┌────────
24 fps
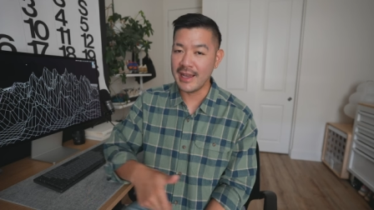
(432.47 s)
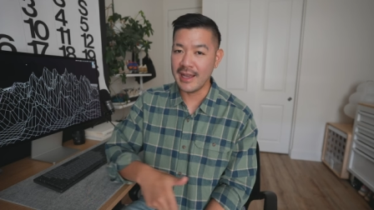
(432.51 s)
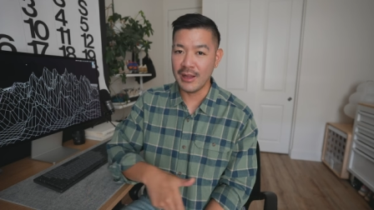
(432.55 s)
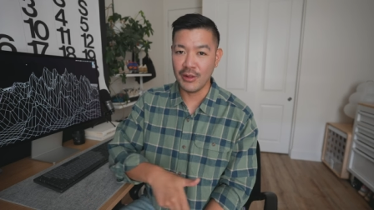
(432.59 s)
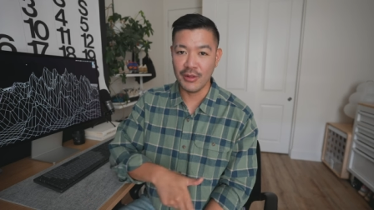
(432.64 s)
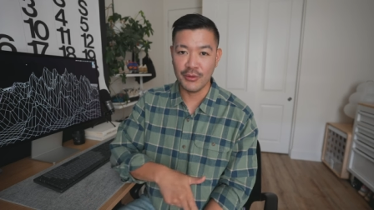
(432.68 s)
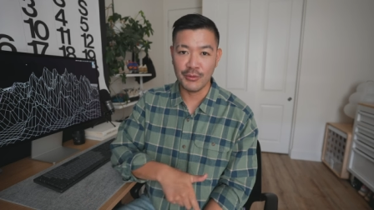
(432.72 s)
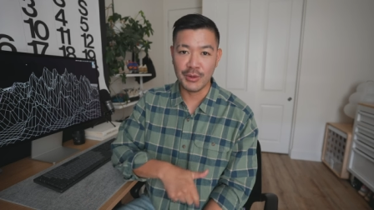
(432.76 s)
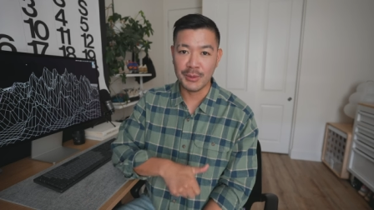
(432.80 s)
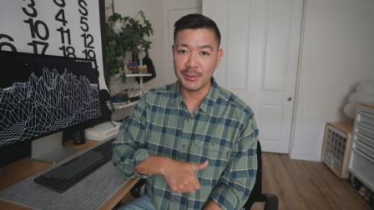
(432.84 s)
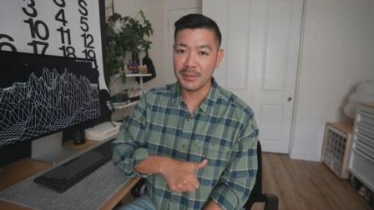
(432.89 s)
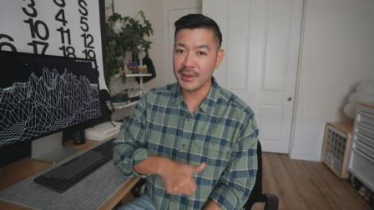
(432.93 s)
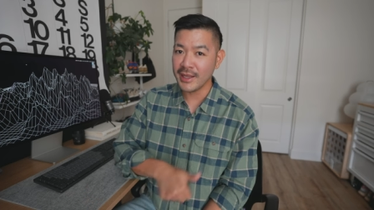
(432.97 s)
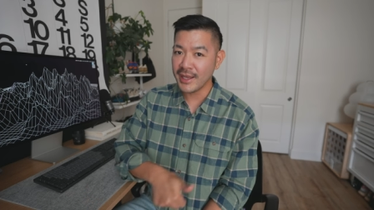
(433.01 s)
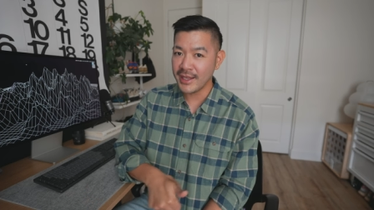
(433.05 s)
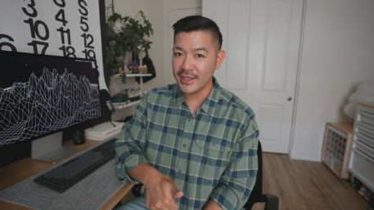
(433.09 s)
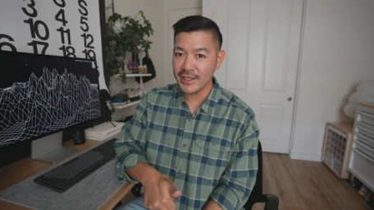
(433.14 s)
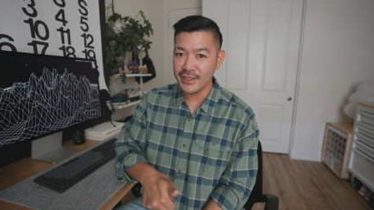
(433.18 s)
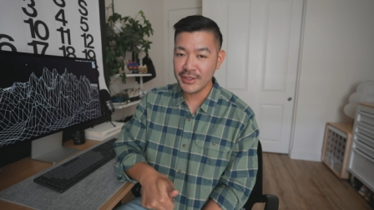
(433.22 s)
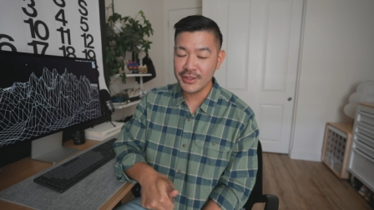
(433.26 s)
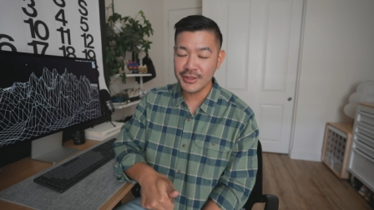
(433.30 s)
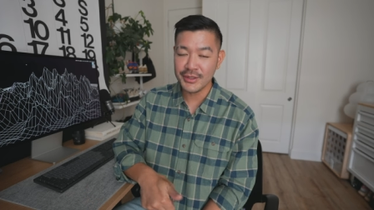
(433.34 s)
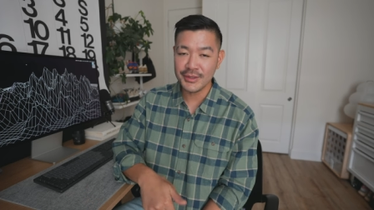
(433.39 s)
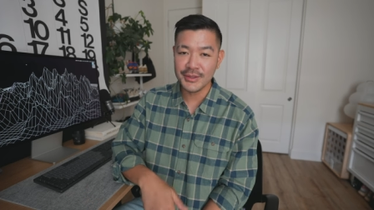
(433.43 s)
I will reply
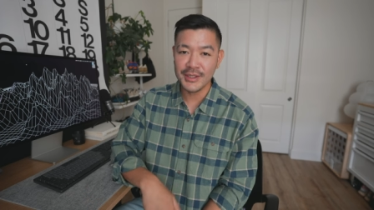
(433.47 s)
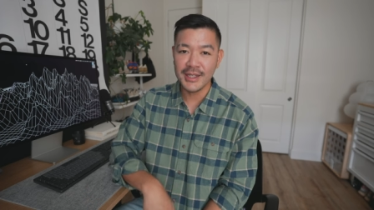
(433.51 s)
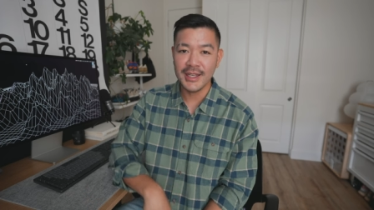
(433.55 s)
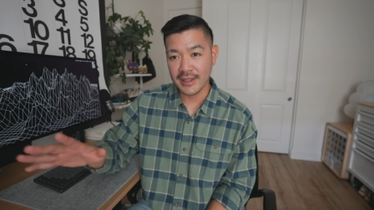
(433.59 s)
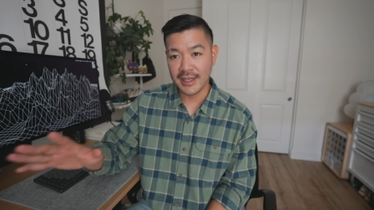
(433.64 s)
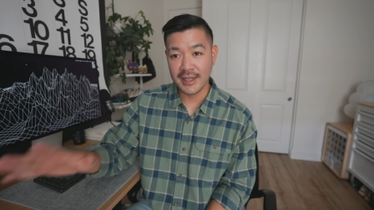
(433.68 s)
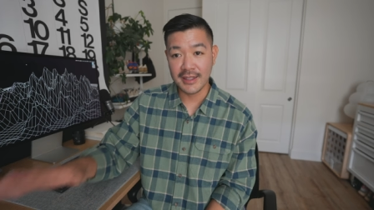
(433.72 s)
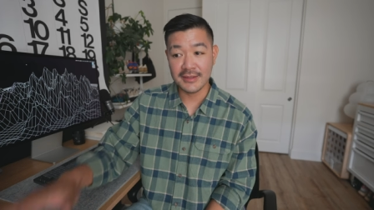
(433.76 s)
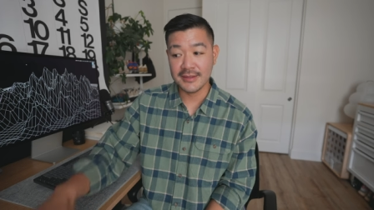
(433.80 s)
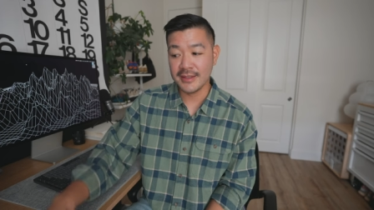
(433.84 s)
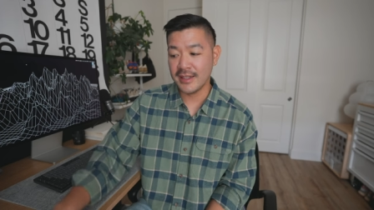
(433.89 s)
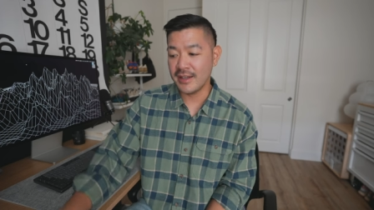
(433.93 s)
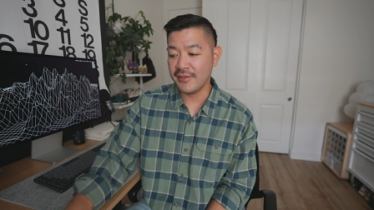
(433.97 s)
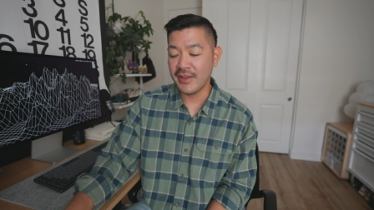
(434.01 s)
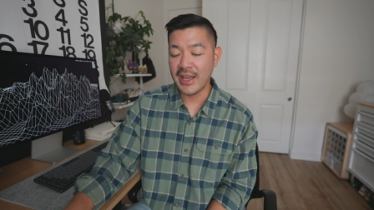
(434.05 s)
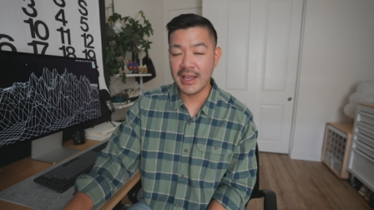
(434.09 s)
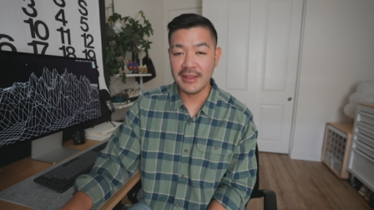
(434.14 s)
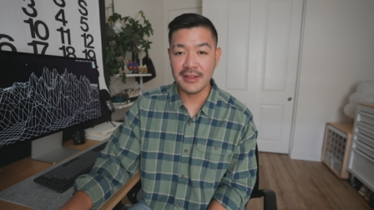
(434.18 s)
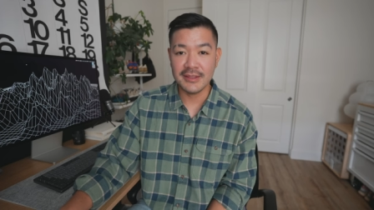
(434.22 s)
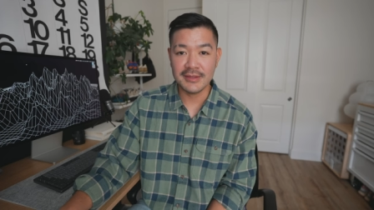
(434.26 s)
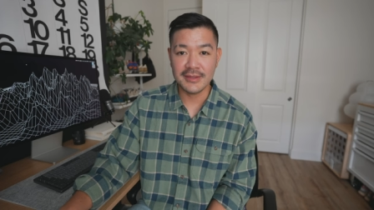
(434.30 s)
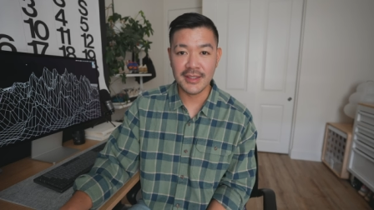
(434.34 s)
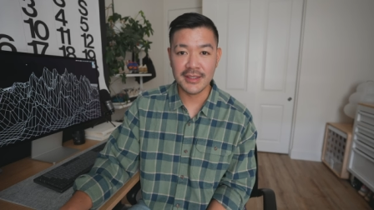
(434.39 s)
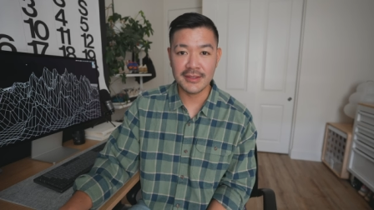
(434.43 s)
to you. Like I said, I've
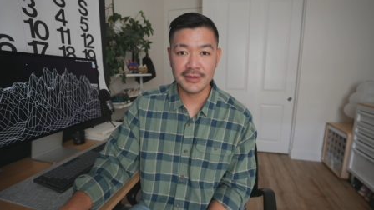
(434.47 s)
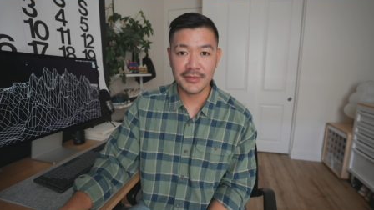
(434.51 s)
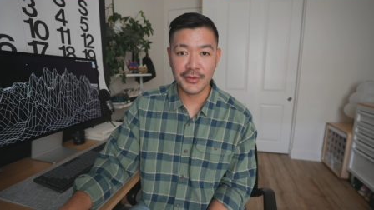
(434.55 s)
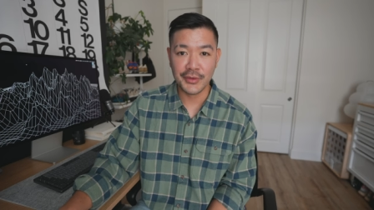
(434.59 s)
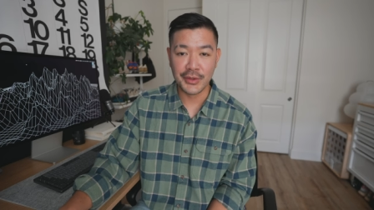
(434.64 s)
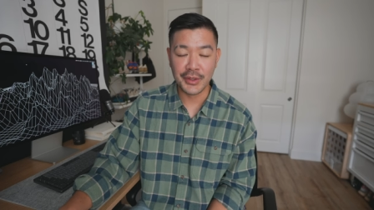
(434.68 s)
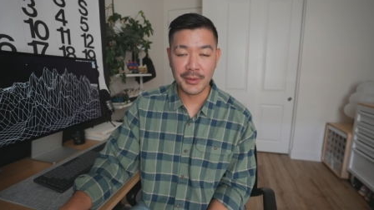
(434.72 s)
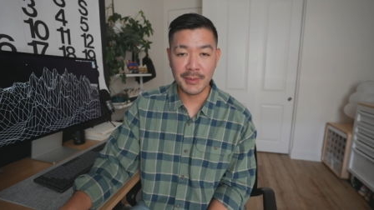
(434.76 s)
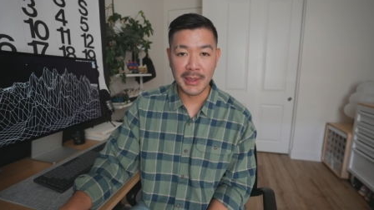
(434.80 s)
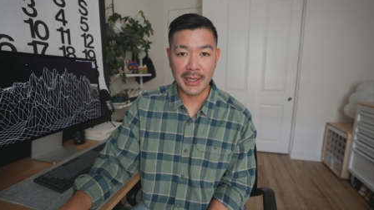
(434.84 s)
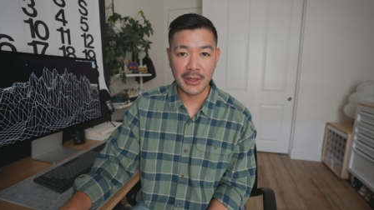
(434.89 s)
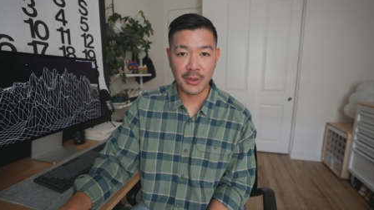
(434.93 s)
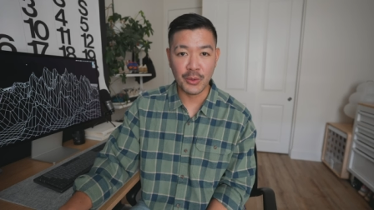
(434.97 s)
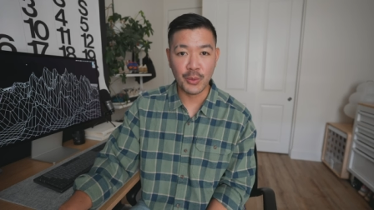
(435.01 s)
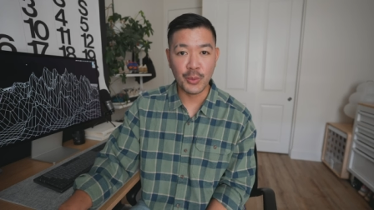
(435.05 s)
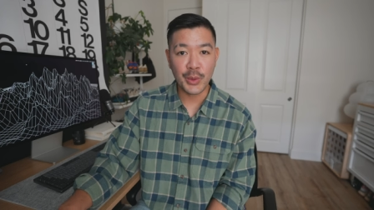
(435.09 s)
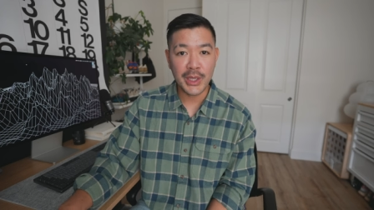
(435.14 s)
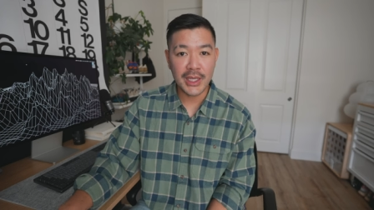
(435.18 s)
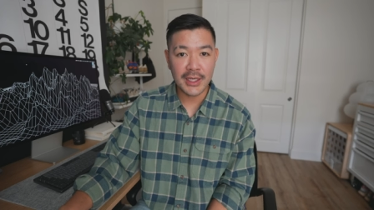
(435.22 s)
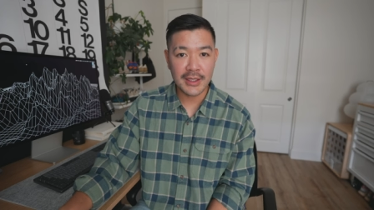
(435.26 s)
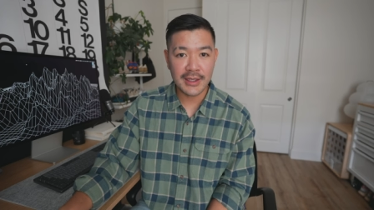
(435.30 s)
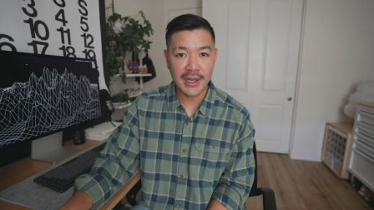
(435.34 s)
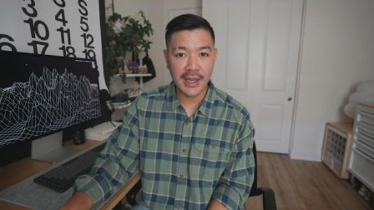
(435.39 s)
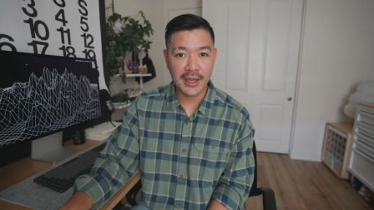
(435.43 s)
had this desk for about a
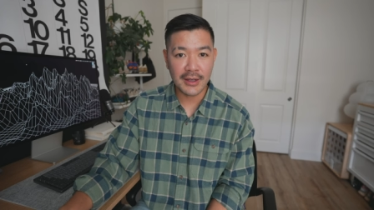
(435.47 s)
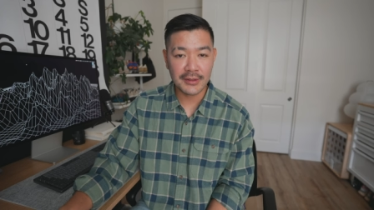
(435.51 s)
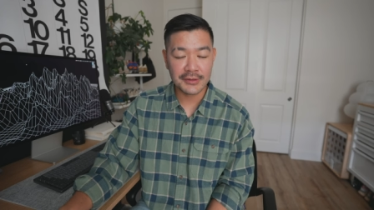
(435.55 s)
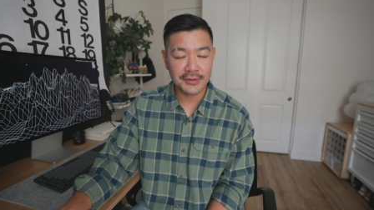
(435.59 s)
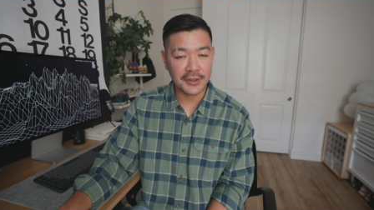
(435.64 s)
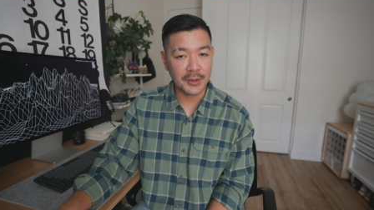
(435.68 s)
week now,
└────────
# Exercise directions
The pictures should not be reproduced; quote all of the other material exactly.

# Response to the task
24 fps
(432.47 s)
(432.51 s)
(432.55 s)
(432.59 s)
(432.64 s)
(432.68 s)
(432.72 s)
(432.76 s)
(432.80 s)
(432.84 s)
(432.89 s)
(432.93 s)
(432.97 s)
(433.01 s)
(433.05 s)
(433.09 s)
(433.14 s)
(433.18 s)
(433.22 s)
(433.26 s)
(433.30 s)
(433.34 s)
(433.39 s)
(433.43 s)
I will reply
(433.47 s)
(433.51 s)
(433.55 s)
(433.59 s)
(433.64 s)
(433.68 s)
(433.72 s)
(433.76 s)
(433.80 s)
(433.84 s)
(433.89 s)
(433.93 s)
(433.97 s)
(434.01 s)
(434.05 s)
(434.09 s)
(434.14 s)
(434.18 s)
(434.22 s)
(434.26 s)
(434.30 s)
(434.34 s)
(434.39 s)
(434.43 s)
to you. Like I said, I've
(434.47 s)
(434.51 s)
(434.55 s)
(434.59 s)
(434.64 s)
(434.68 s)
(434.72 s)
(434.76 s)
(434.80 s)
(434.84 s)
(434.89 s)
(434.93 s)
(434.97 s)
(435.01 s)
(435.05 s)
(435.09 s)
(435.14 s)
(435.18 s)
(435.22 s)
(435.26 s)
(435.30 s)
(435.34 s)
(435.39 s)
(435.43 s)
had this desk for about a
(435.47 s)
(435.51 s)
(435.55 s)
(435.59 s)
(435.64 s)
(435.68 s)
week now,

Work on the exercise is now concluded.